When the teams first played this season, Oct. 27 at the RBC Center, the Caps won 3-0. Ovechkin, often on the ice with Corvo, had five shots but did not score, finishing with an assist. For the season, Ovechkin has 10 goals and 16 assists in 22 games.
"Joe's got very good feet for a defenseman and can close the gap and angle well," Canes coach Paul Maurice said. "You have to do that to be able to play against a player like Ovechkin, who's so shifty and then so strong to the outside that you really need a good skating defenseman to match up against him.
"I think all those defensemen like the idea of playing against the best. They want that challenge, and it brings out the best in them."
Corvo also has some added insight from playing as Ovechkin's teammate late last season. On the March 4 trade deadline, the Canes dealt Corvo to the Capitals in exchange for two players and a draft pick, allowing Corvo to get a better feel for Ovechkin's tendencies on the ice, as well as the Russian wing's personality off it.
"He gets pretty amped up for every game," said Corvo, who signed a free-agent contract and returned to the Hurricanes after last season. "You get his best."
Neither Ovechkin nor the Caps were anywhere close to their best Monday.
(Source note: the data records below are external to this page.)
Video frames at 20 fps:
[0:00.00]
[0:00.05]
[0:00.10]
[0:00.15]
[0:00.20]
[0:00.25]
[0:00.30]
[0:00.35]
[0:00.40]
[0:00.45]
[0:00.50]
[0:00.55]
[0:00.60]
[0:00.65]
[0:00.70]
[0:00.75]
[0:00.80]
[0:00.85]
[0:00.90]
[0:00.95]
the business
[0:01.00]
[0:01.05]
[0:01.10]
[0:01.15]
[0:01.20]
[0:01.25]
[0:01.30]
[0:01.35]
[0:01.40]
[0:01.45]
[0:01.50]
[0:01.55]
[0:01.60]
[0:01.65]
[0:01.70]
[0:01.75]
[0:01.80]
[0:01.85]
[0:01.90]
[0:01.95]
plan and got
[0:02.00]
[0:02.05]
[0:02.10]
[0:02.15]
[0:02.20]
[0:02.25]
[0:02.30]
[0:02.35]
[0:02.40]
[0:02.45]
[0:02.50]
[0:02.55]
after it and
The Caps (14-6-2) were routed 5-0 by the New Jersey Devils - the kind of flat game that resulted in a strenuous practice Tuesday at the RBC Center.
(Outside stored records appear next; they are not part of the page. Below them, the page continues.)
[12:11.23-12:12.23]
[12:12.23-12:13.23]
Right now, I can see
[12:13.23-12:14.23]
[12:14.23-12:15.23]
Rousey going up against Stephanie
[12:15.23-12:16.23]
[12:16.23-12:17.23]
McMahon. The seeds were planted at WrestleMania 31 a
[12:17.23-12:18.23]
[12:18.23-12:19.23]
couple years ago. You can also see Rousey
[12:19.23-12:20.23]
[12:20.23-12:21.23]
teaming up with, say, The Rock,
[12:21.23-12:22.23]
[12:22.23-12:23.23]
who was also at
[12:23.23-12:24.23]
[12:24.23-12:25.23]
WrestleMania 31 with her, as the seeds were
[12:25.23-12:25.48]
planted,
"They will come in a little snarly," Maurice said.
The Caps would like some snarls from Ovechkin. He hasn't had a point in four of the past six games. Those around the Caps say he hasn't been the usually energetic "Ovie."
Against the Canes, Ovechkin has not scored a goal in the past six games and just one in the past nine. Corvo said the strategy was simple: Limit Ovechkin's attempts.
"I know what he's going to do, basically," Corvo said. "Most cases, he's going to try and put a move on you. And if he's not going to do that, he's going to try and shoot between your legs and use you as a screen - one of those two options.
"When he's further out, he can score. He has such a quick shot, a hard shot. It's almost like you're trying not to let him shoot it at all, whether it be in tight or farther out. It's more of a challenge to do that - to try and not even let a guy get a shot on goal."
Not that it's all about Corvo. It's never that way in hockey. To stop Ovechkin, to stop the firepower of the Capitals, it's more about a team defensive effort.
Corvo said the addition of veteran defenseman Ian White in a trade last week with the Calgary Flames has made the Canes stronger on the back end.
"It's great," he said. "I'll think you'll see more solid play as a whole from the D corps. We have more confidence that we have six guys who can play defense and keep the scores down. It's a tremendous asset to put back there."